Söz konusu olan Türk'ün sancaktarlığındaki Anadolu topraklarında olması gereken istiklal mücadelesiydi...
''Ya istiklal ya ölüm'' parolasının hikmetide buydu zaten ve istiklal harbi ve mücadeleside bütün akvamı be/şer/e,tek dişi kalmış canavara ve harici bedhahlara karşı k a z a n ı l m ı ş t ı r ...!

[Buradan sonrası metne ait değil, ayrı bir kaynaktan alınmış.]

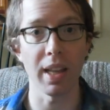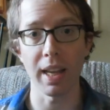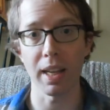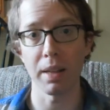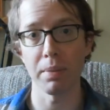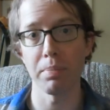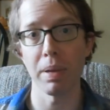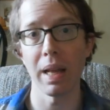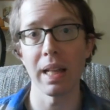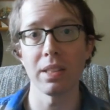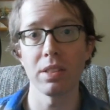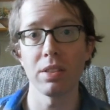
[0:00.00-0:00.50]
Like
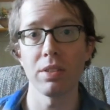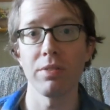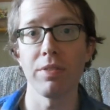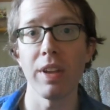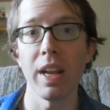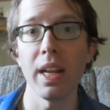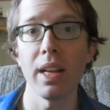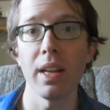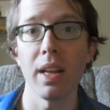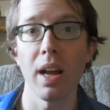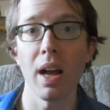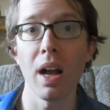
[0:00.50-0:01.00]
in
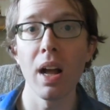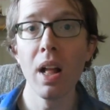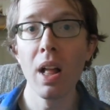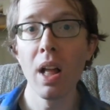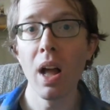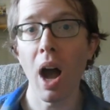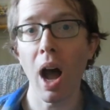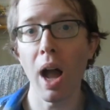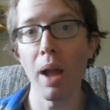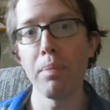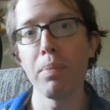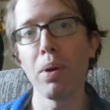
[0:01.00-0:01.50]
Pennsylvania,
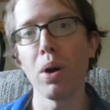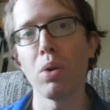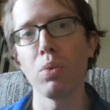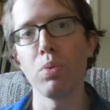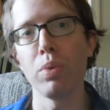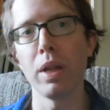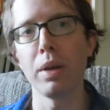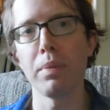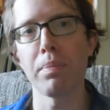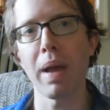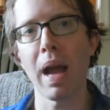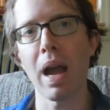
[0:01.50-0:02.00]
I
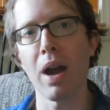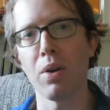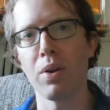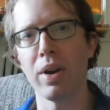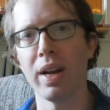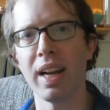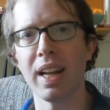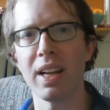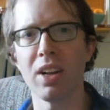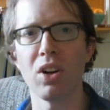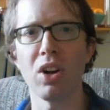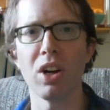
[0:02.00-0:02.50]
bought wind
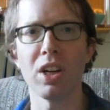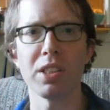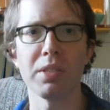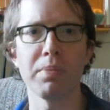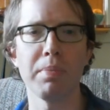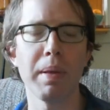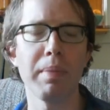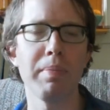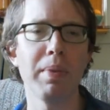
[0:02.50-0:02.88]
power and it cost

Düşman dört bir yandan saldırmış doğru,
''Kaç donanmayla sarılmış bir küçücük karaya'' dediği gibi Akif'in,
''Kimi yamyam kimi hindu kimi bilmem ne bela''
diye tarif edilen düşman cenahı karşısında Anadolu; Türk'ü,Kürt'ü,Çerkez'i,Laz'ı,Zaza'sı hasılı İslam ümmeti ve Anadolu milleti bu toprakları sahiplenmiş dahası başlarındaki bu felaketi defetme adına onurlu bir duruş sergilemişler ve
''Çanakkale geçilmez'' olmuştur.
Sakarya meydan muharebesi yine benzer değerde ve ederde bir savunma ruhudur ve ''Anadolu bizimdir bizim kalacak (islamdır islam kalacak)'' onurlu duruşudur.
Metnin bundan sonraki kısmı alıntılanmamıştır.